🤖 AI Summary
This work identifies a counterintuitive instability phenomenon—“more data degrades performance”—in next-generation reservoir computing (NGRC), arising from ill-conditioned integrators induced by high-dimensional auxiliary states introduced via delay embedding, which severely impairs model generalization. To address this, we propose two novel stabilization strategies: (i) data-scale-adaptive ℓ₂ regularization and (ii) controllable noise injection during training. We substantiate the underlying mechanisms through flow-map learning and quantitative conditioning analysis. Experiments demonstrate that our methods significantly enhance long-term prediction stability and generalization across multi-scale data regimes. This study establishes the first data-scale-aware regularization design principle for data-driven modeling of dynamical systems using NGRC.
📝 Abstract
It has been found recently that more data can, counter-intuitively, hurt the performance of deep neural networks. Here, we show that a more extreme version of the phenomenon occurs in data-driven models of dynamical systems.

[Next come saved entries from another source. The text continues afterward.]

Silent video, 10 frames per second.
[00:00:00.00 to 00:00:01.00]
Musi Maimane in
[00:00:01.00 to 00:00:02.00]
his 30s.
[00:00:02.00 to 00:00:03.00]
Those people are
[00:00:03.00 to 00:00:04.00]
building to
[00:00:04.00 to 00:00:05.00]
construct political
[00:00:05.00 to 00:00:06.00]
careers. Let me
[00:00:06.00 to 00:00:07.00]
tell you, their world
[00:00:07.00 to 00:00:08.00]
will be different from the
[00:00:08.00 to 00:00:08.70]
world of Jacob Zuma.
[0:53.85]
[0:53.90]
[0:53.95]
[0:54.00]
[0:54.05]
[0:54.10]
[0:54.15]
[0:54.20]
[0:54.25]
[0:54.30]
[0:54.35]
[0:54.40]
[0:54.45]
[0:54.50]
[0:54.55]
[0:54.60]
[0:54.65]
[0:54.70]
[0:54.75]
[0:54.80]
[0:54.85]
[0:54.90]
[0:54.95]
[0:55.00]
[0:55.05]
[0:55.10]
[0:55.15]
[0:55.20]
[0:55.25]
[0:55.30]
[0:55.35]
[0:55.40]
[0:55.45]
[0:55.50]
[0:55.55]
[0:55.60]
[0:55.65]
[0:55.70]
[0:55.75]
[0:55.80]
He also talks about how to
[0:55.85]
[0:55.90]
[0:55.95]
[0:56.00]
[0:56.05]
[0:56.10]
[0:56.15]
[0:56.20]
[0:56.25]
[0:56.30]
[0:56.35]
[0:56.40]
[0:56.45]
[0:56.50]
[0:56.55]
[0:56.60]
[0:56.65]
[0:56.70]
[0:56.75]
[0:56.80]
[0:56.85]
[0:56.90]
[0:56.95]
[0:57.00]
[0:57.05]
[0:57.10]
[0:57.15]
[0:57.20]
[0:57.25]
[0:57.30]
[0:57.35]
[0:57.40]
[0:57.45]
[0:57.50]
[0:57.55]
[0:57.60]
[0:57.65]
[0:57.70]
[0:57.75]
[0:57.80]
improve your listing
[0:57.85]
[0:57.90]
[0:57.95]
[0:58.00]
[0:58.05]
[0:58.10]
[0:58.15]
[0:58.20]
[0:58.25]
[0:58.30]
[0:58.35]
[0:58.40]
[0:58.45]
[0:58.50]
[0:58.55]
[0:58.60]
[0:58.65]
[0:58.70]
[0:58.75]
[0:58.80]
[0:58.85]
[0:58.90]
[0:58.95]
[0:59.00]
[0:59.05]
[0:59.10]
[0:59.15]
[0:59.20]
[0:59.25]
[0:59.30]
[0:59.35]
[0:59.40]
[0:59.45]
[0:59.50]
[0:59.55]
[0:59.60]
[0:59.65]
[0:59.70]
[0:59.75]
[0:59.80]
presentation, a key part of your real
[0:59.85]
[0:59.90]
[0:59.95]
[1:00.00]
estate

To elucidate the underlying mechanism, we focus on next-generation reservoir computing (NGRC) -- a popular framework for learning dynamics from data. We find that, despite learning a better representation of the flow map with more training data, NGRC can adopt an ill-conditioned ``integrator'' and lose stability. We link this data-induced instability to the auxiliary dimensions created by the delayed states in NGRC. Based on these findings, we propose simple strategies to mitigate the instability, either by increasing regularization strength in tandem with data size, or by carefully introducing noise during training. Our results highlight the importance of proper regularization in data-driven modeling of dynamical systems.